Every record must be repeated exactly; omit any pictures they contain.

====

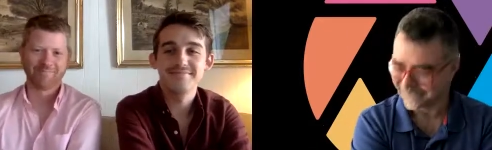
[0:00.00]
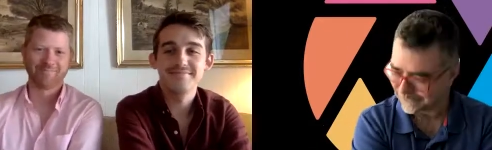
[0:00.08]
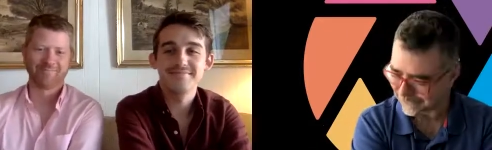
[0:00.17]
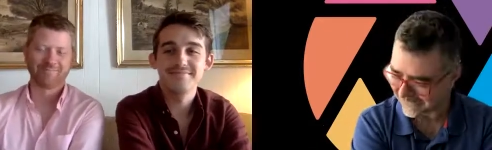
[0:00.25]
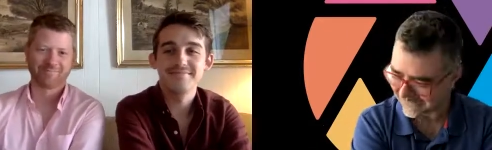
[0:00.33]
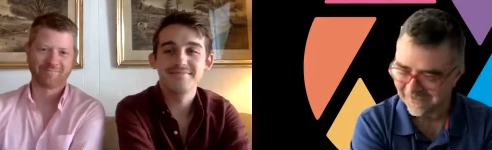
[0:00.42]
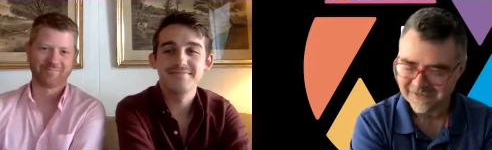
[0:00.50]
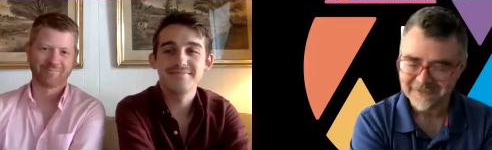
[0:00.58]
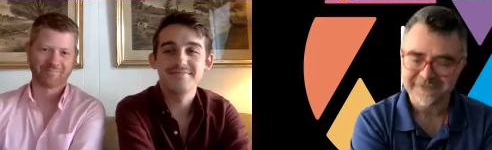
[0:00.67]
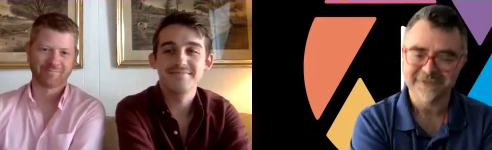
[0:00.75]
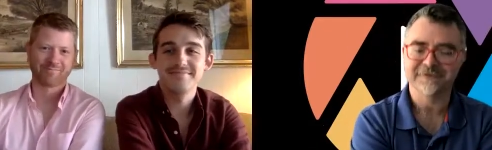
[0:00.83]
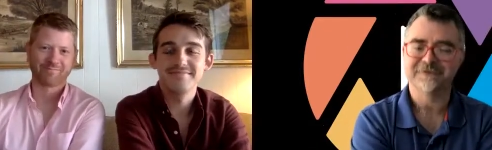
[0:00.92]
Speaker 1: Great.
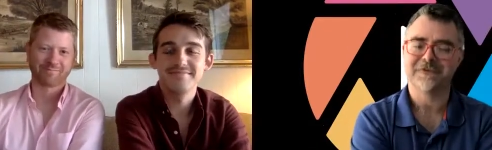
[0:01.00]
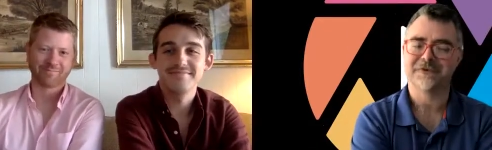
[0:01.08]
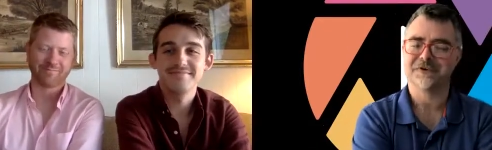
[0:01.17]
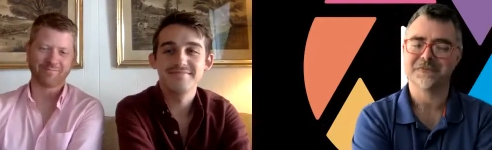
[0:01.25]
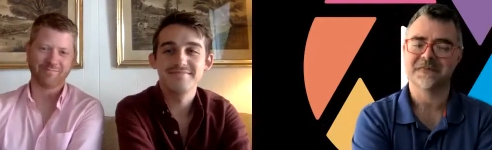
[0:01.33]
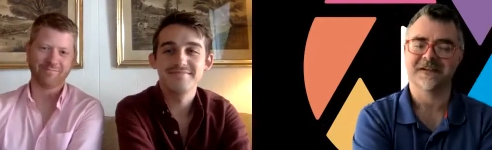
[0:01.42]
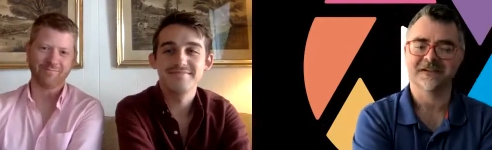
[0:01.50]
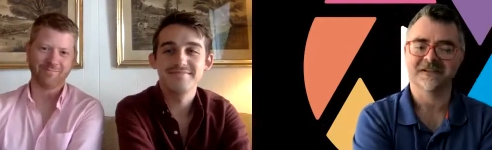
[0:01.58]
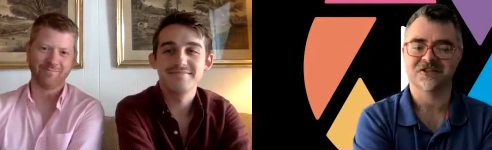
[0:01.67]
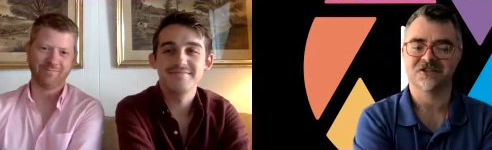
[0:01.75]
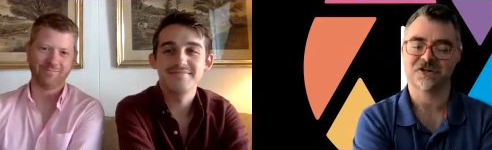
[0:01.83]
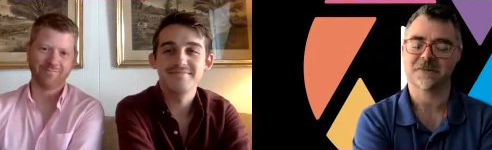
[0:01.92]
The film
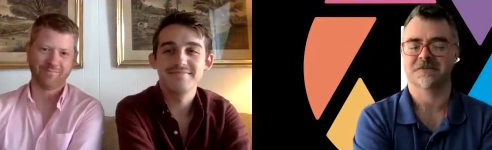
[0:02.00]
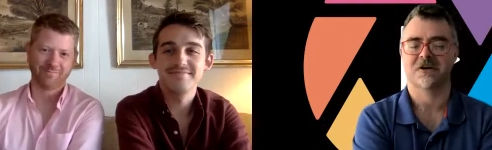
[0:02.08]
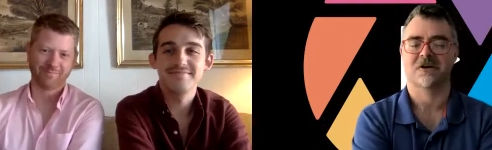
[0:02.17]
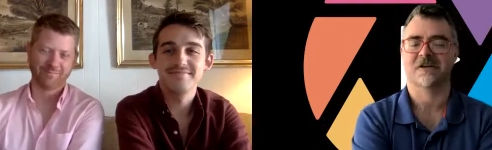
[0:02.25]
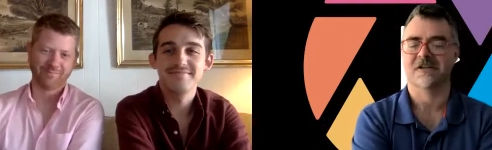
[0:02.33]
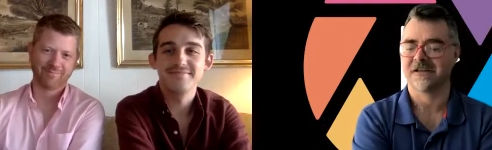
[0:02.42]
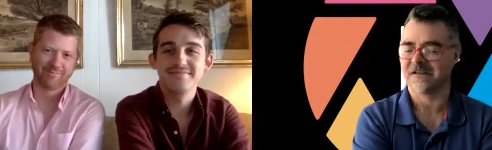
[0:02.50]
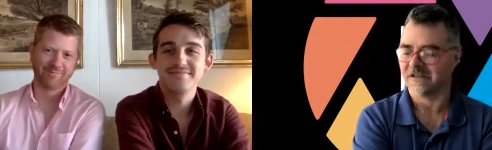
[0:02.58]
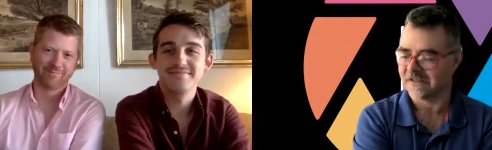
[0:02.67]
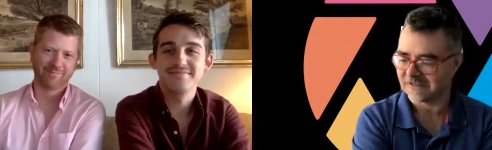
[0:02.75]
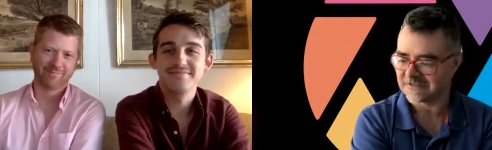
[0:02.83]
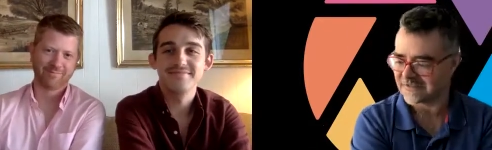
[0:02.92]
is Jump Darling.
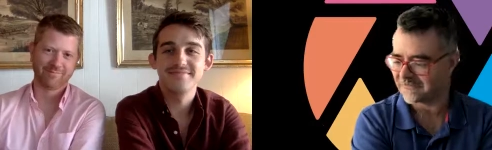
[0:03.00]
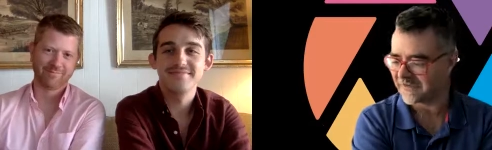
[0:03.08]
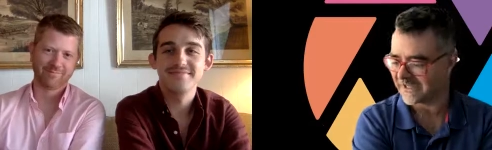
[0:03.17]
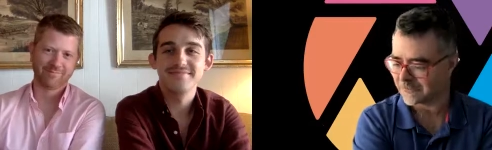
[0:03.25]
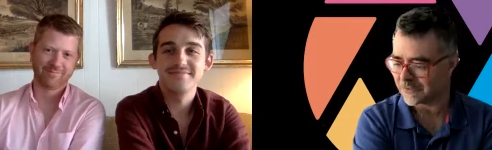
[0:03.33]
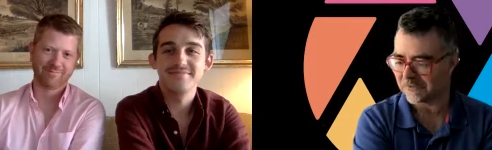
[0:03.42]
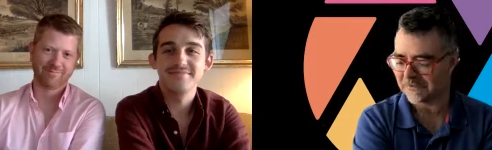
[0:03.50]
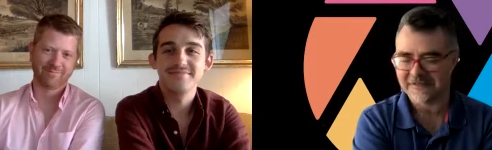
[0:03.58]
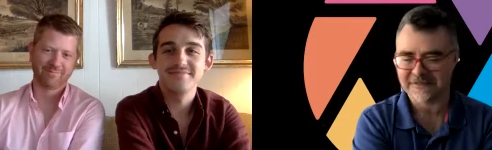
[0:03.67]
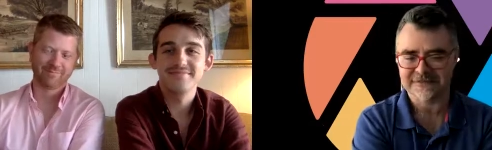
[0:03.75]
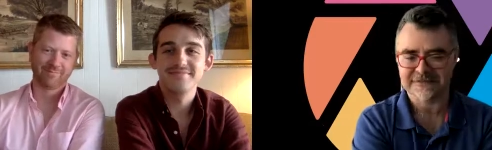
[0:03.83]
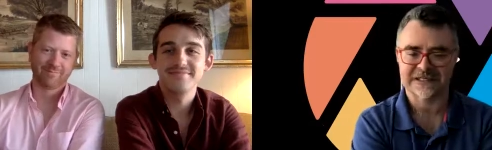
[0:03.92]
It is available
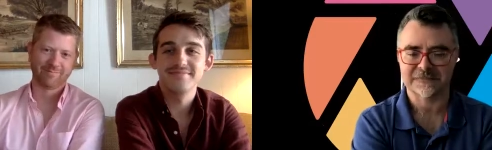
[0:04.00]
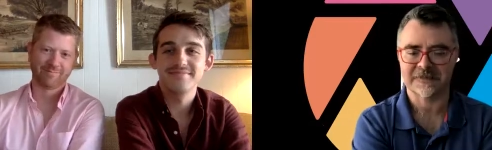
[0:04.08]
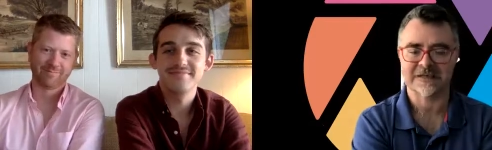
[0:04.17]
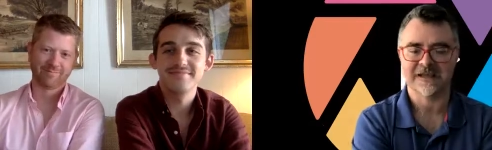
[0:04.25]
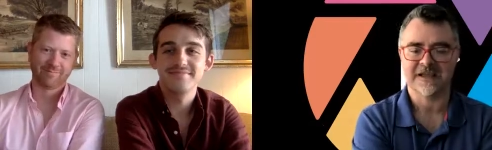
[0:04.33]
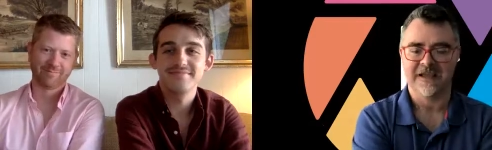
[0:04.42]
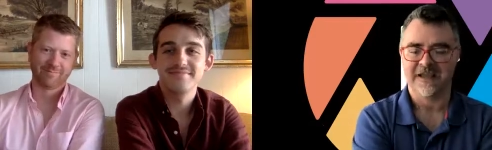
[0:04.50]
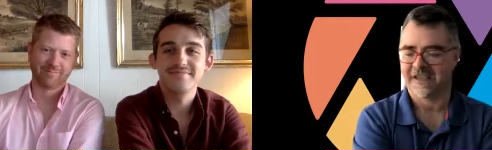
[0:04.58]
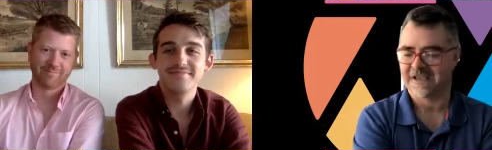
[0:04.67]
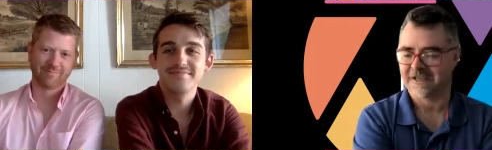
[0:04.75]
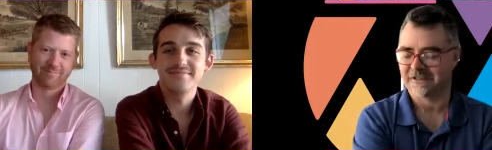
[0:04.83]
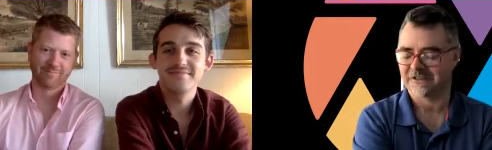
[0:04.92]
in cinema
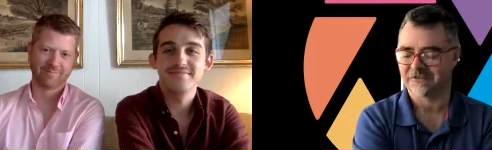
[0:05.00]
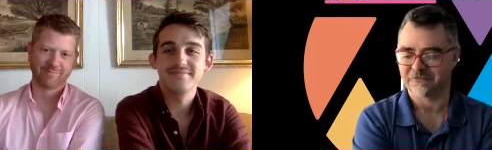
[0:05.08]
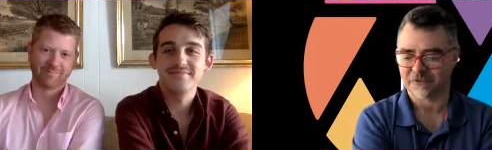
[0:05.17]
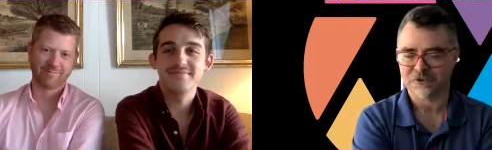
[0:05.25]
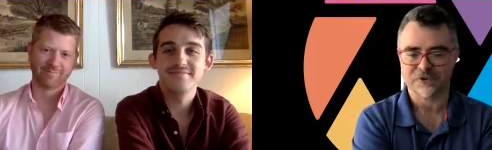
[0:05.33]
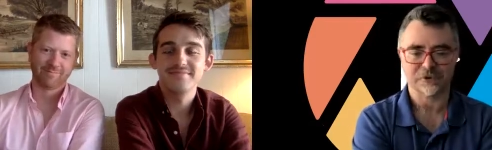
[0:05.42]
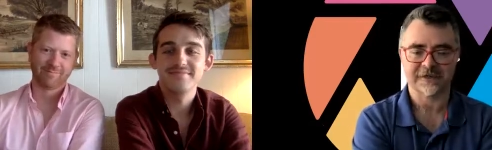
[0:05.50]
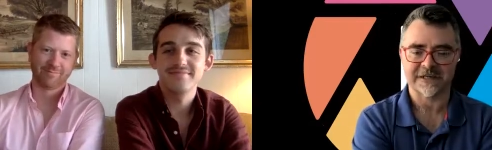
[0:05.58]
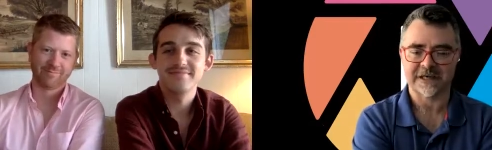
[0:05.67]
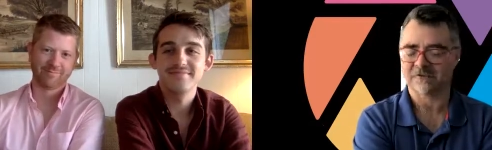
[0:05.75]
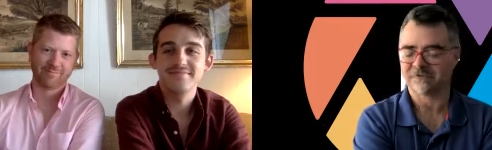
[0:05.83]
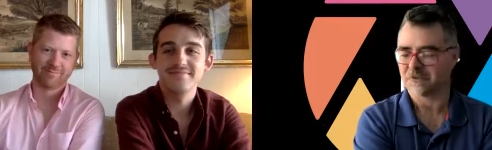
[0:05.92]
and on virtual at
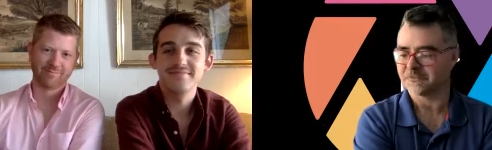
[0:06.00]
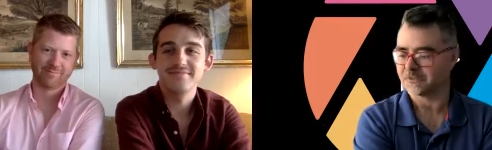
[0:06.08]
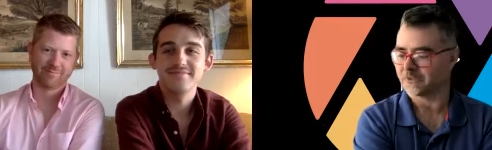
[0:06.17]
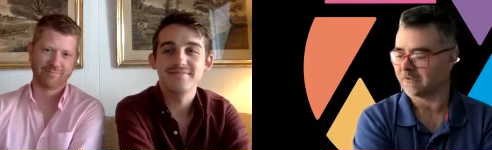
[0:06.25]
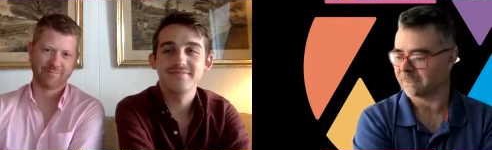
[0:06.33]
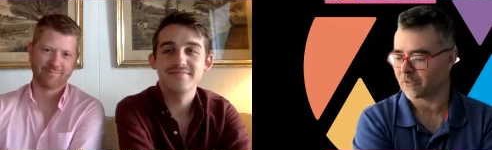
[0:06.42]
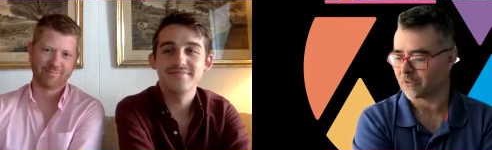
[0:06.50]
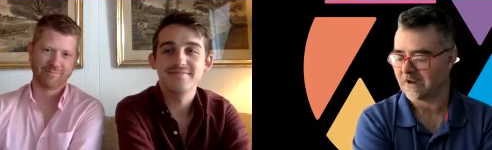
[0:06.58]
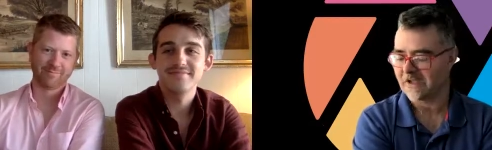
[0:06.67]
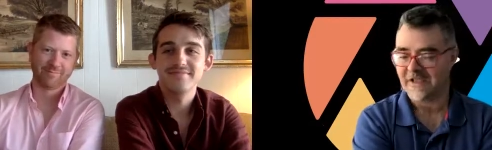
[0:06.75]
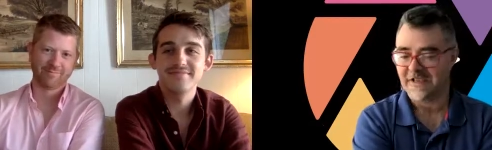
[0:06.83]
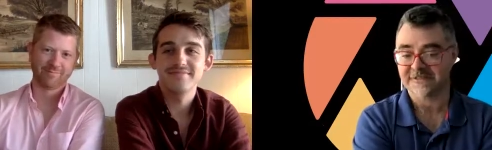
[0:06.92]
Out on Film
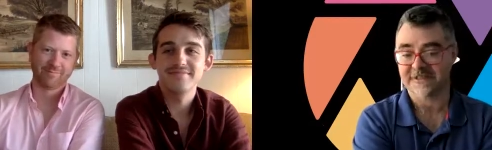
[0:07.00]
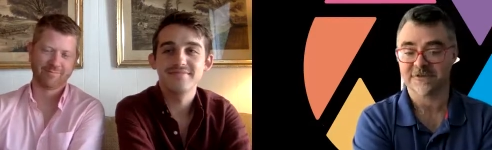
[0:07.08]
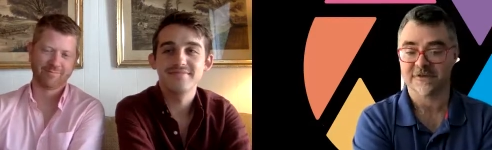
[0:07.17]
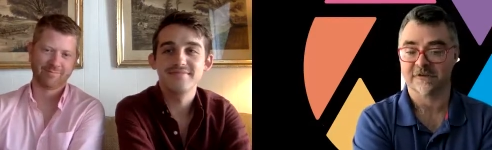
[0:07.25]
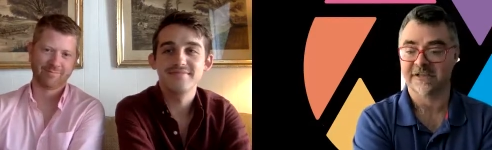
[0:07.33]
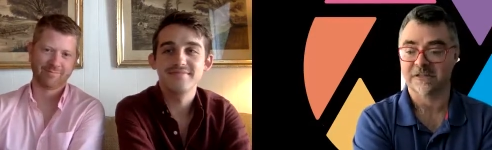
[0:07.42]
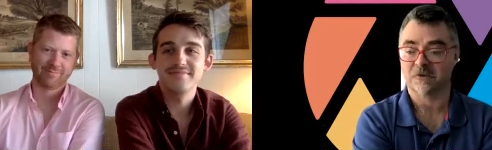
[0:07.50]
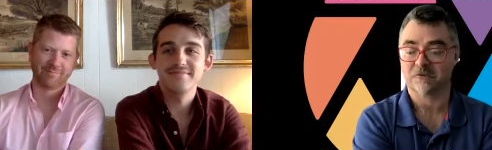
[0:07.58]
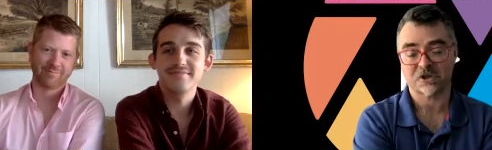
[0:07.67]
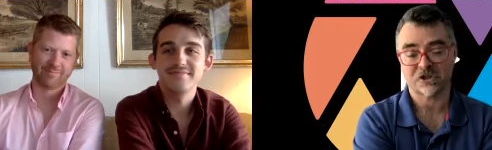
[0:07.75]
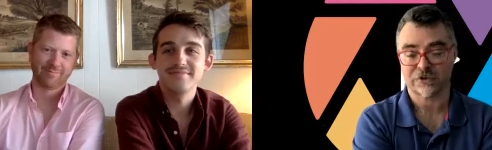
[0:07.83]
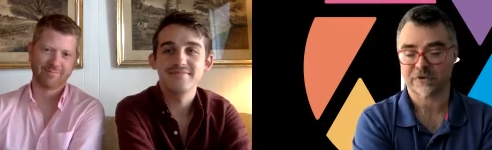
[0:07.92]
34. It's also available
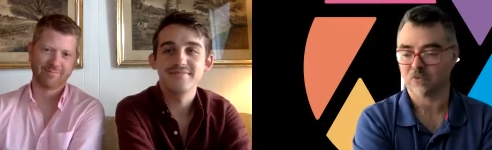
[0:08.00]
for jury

====

> Result
[0:00.00]
[0:00.08]
[0:00.17]
[0:00.25]
[0:00.33]
[0:00.42]
[0:00.50]
[0:00.58]
[0:00.67]
[0:00.75]
[0:00.83]
[0:00.92]
Speaker 1: Great.
[0:01.00]
[0:01.08]
[0:01.17]
[0:01.25]
[0:01.33]
[0:01.42]
[0:01.50]
[0:01.58]
[0:01.67]
[0:01.75]
[0:01.83]
[0:01.92]
The film
[0:02.00]
[0:02.08]
[0:02.17]
[0:02.25]
[0:02.33]
[0:02.42]
[0:02.50]
[0:02.58]
[0:02.67]
[0:02.75]
[0:02.83]
[0:02.92]
is Jump Darling.
[0:03.00]
[0:03.08]
[0:03.17]
[0:03.25]
[0:03.33]
[0:03.42]
[0:03.50]
[0:03.58]
[0:03.67]
[0:03.75]
[0:03.83]
[0:03.92]
It is available
[0:04.00]
[0:04.08]
[0:04.17]
[0:04.25]
[0:04.33]
[0:04.42]
[0:04.50]
[0:04.58]
[0:04.67]
[0:04.75]
[0:04.83]
[0:04.92]
in cinema
[0:05.00]
[0:05.08]
[0:05.17]
[0:05.25]
[0:05.33]
[0:05.42]
[0:05.50]
[0:05.58]
[0:05.67]
[0:05.75]
[0:05.83]
[0:05.92]
and on virtual at
[0:06.00]
[0:06.08]
[0:06.17]
[0:06.25]
[0:06.33]
[0:06.42]
[0:06.50]
[0:06.58]
[0:06.67]
[0:06.75]
[0:06.83]
[0:06.92]
Out on Film
[0:07.00]
[0:07.08]
[0:07.17]
[0:07.25]
[0:07.33]
[0:07.42]
[0:07.50]
[0:07.58]
[0:07.67]
[0:07.75]
[0:07.83]
[0:07.92]
34. It's also available
[0:08.00]
for jury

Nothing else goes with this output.